Adam Price, AM for Dinefwr, has developed a realistic plan for the conversation of the Welsh language.

He proposes a single authority called Arfor (on the coast) which would encompass Ynys Môn, Gwynedd, Ceredigion, and Carmarthenshire.

Arfor wouldn’t only be tasked with preserving the Welsh language, but also developing the economy, transport, housing and tourism in a part of Wales usually neglected by both the UK and Welsh Governments.

But consideration for the Welsh language would be a key part of decisions made by this authority and would influence its decision-making in these others fields as well.

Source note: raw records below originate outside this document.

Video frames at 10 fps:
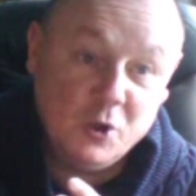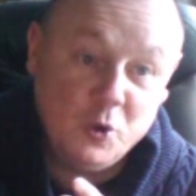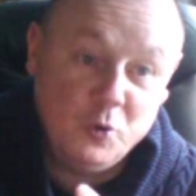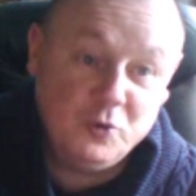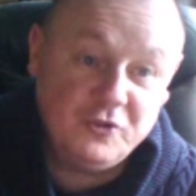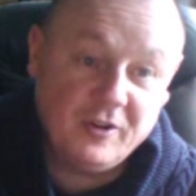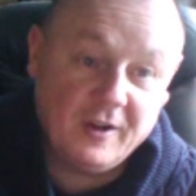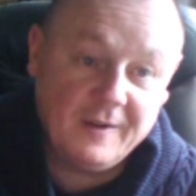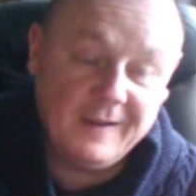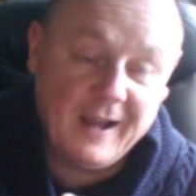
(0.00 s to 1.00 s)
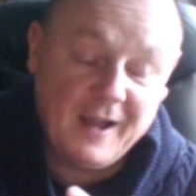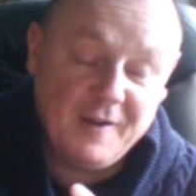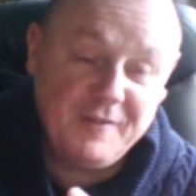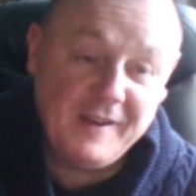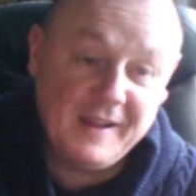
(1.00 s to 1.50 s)
hucha,
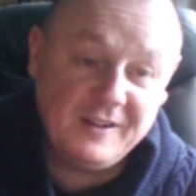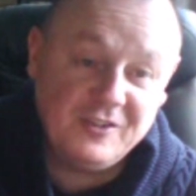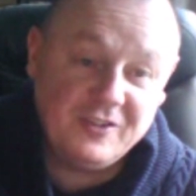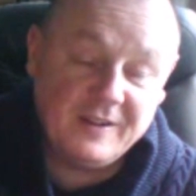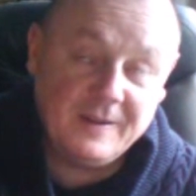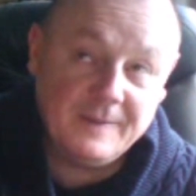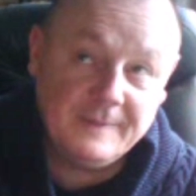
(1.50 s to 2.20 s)
heavy energy,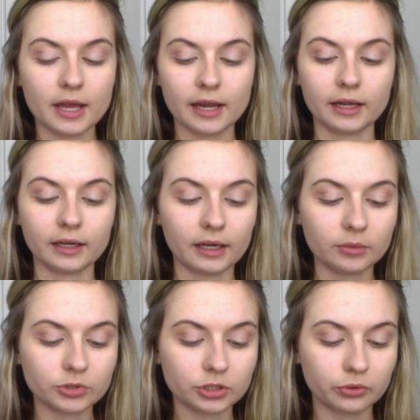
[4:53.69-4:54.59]
And I am
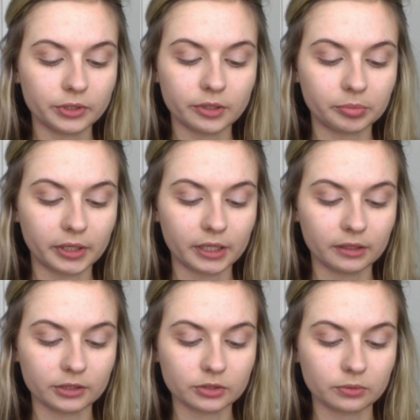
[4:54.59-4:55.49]
just going to apply
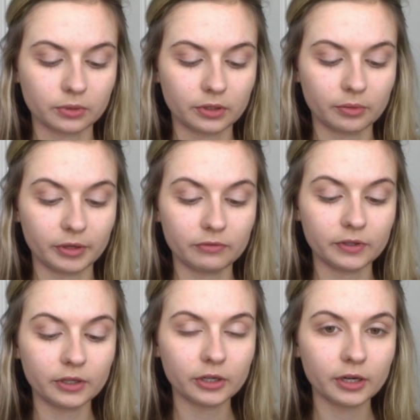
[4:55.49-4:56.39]
this with my
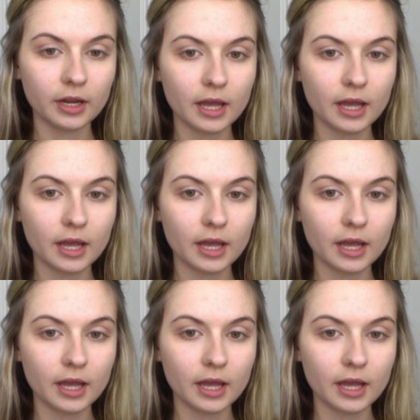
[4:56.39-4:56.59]
finger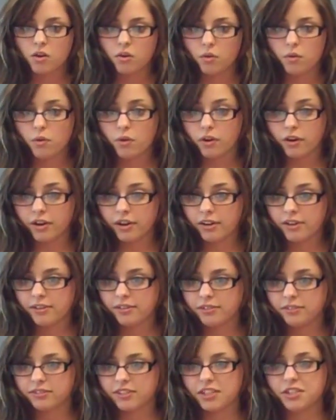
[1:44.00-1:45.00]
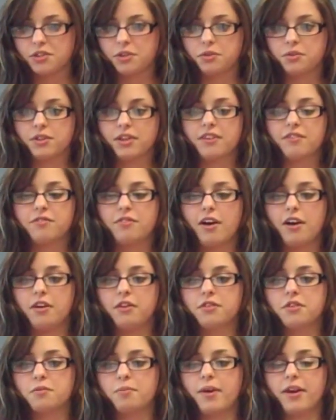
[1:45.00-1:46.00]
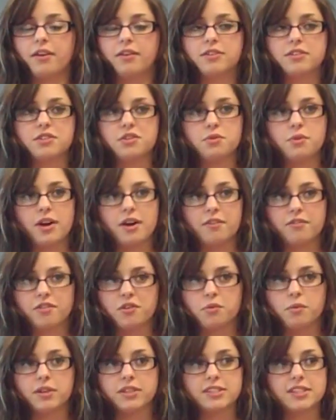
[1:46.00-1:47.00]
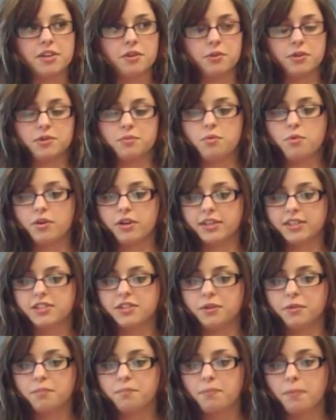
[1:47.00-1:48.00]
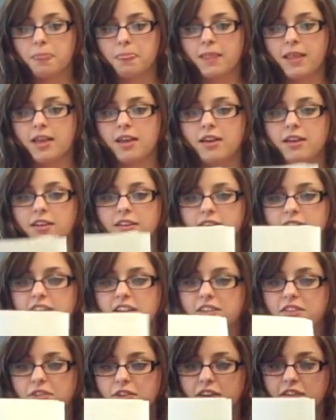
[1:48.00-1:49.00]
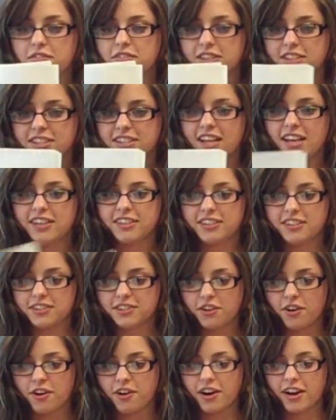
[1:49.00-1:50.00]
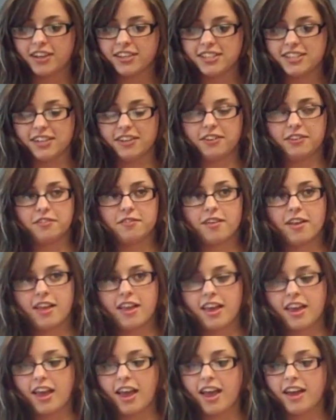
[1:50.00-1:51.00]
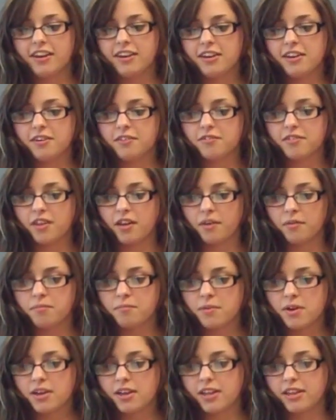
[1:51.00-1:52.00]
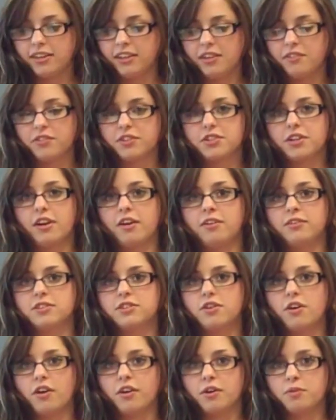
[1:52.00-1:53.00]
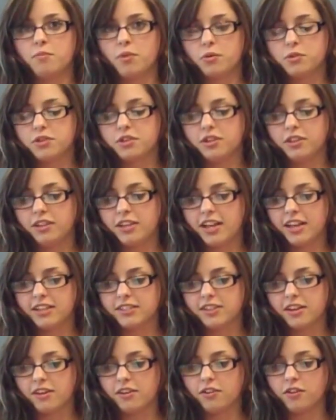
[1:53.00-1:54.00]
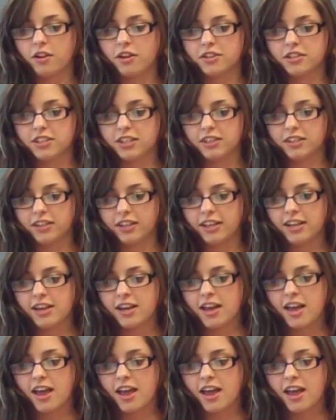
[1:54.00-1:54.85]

Or the children can follow their parents to wherever it was they were deported to. Neither of these cases are ideal. Any of them can leave a child scarred emotionally and psychologically,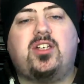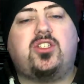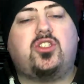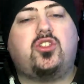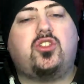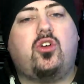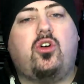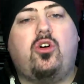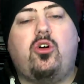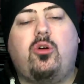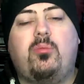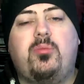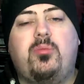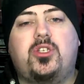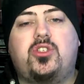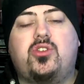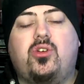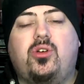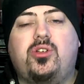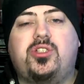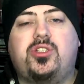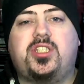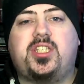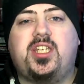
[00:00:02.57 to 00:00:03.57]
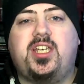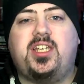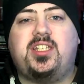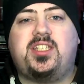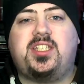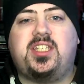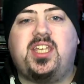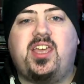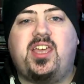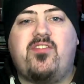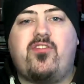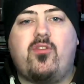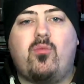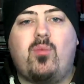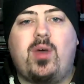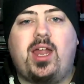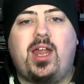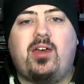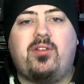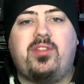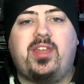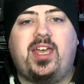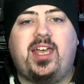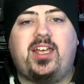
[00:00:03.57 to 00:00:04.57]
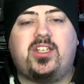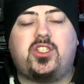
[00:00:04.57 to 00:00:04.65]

So I hope you're all staying safe and well out there.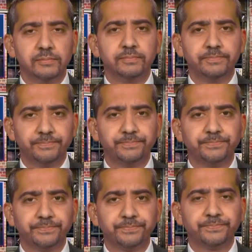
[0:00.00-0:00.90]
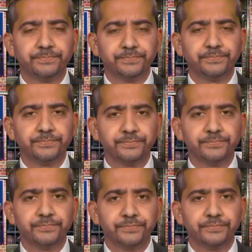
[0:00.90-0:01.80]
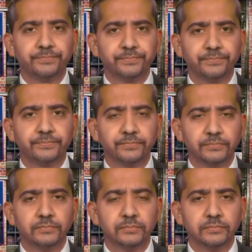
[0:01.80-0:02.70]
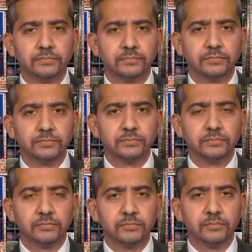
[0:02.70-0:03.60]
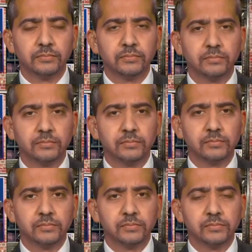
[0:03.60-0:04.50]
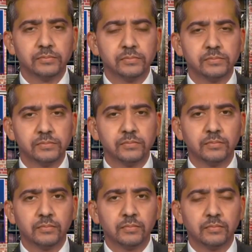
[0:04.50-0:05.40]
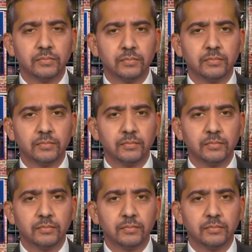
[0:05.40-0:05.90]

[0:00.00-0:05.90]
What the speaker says: The person shown says nothing.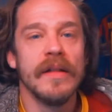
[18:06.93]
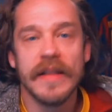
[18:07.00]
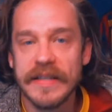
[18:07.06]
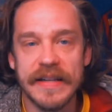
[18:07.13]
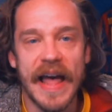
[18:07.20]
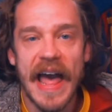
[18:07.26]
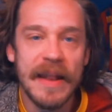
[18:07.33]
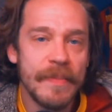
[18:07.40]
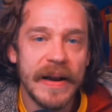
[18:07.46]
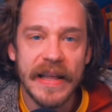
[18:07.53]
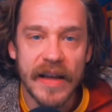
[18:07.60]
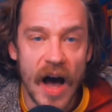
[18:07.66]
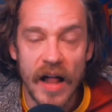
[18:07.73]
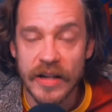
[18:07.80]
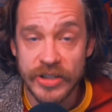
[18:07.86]
Listen, anybody
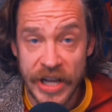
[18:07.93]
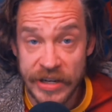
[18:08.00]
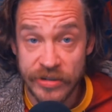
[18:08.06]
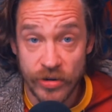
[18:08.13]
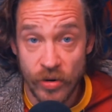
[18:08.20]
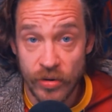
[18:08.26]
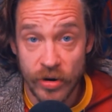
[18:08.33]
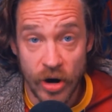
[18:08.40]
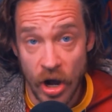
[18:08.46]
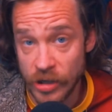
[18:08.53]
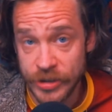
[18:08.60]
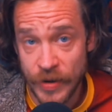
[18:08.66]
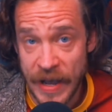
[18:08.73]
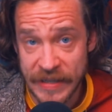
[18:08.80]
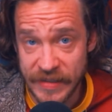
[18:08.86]
college age or older
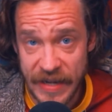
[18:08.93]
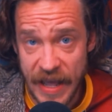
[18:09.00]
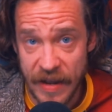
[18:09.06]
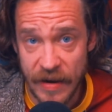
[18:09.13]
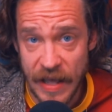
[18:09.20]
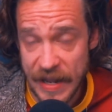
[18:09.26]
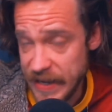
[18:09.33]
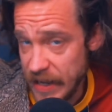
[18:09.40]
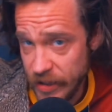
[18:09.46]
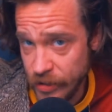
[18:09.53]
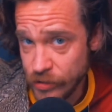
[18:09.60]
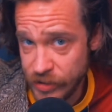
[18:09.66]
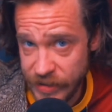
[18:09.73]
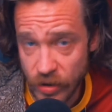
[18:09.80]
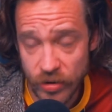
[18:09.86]
also has debt. And yet
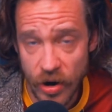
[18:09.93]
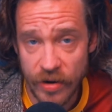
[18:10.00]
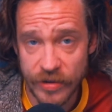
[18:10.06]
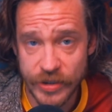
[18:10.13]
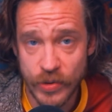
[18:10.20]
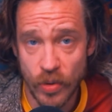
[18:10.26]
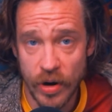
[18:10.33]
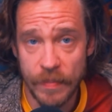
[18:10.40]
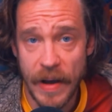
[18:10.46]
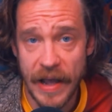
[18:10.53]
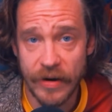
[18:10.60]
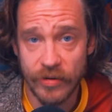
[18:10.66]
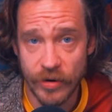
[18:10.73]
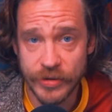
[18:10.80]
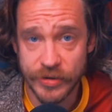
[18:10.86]
you still go to the store and
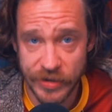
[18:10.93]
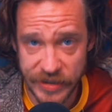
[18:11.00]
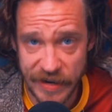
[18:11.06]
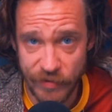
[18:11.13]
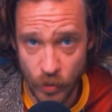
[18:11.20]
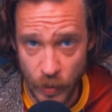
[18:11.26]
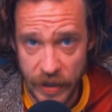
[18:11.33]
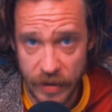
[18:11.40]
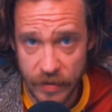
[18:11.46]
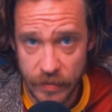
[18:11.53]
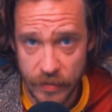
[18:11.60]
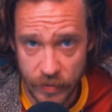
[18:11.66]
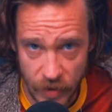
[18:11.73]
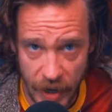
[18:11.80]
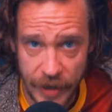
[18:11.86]
buy groceries every week,
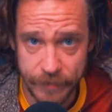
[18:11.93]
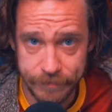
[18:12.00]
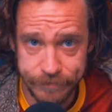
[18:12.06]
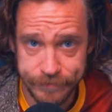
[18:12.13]
right?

Such an entity could unite west Wales from Caergybi to Carmarthen and serve as a dynamic counterpoint to Cardiff.

Arfor could use the cultural strength of these communities as a foundation to provide what the Welsh-speaking areas have long sought in vain – economic development, prosperity and a sense of hope and optimism.

Communities which are confident in their own culture are more likely to transmit that sense of confidence to the social and economic sphere in their areas, creating new ventures, enterprises and businesses.

Rather than being the “hindrance” alluded to by Newsnight in such a patronising and uninformed way: the Welsh language and culture can work as social and economic drivers, thus creating a virtuous and sustainable circle which can benefit the whole of Wales.

Tourism tax

Another interesting concept which could be considered by Arfor is a tourist tax.

Already, such a tax is in existence in many parts of Europe, and London is now all set to introduce their own tourist tax (£2 on each individual hotel/guesthouse per night) to assist the social fabric of London communities affected by the pressures of tourism.

A similar tax in the West could raise between £5 million and £10 million – which could be used to create new economic opportunities to keep young people in the area.

It is high time that Welsh communities fully benefited from the tourists who come here from all parts of the world to enjoy the attractions of Wales’s outstanding landscape.


The only danger is that Arfor could weaken the Welsh identity that keeps the country together. It could become a nation within a nation, if you will.

However, with devolution in its 20th year, a sense of Welsh identity is surely resilient enough by now to recognise that Wales needs different solutions for different parts of the country.

And any steps taken to preserve the Welsh language in Arfor would quite obviously need to be part of a Pan-Wales language regeneration strategy.

But the Welsh Government have got to realise that a blanket bilingualism to cover the whole of Wales will NOT sustain the Welsh Language and help it grow and develop in the future.

There is a danger that the butter is spread too thin and we end up with a small increase in the number of Welsh speakers in some communities while the language dies altogether in areas where it used to be at its strongest.

The language will only thrive in future if it has strong, resilient Welsh-speaking communities where Welsh is the predominant everyday language.

The very existence of these communities can inspire learners and all those who harbour goodwill towards Welsh in all parts of Wales.

Brexit poses huge challenges for Wales, and for Welsh-speaking Wales.

Arfor is an innovative, creative and made in Wales solution to one of those challenges. Wales’s politicians should get behind Adam Price’s plan.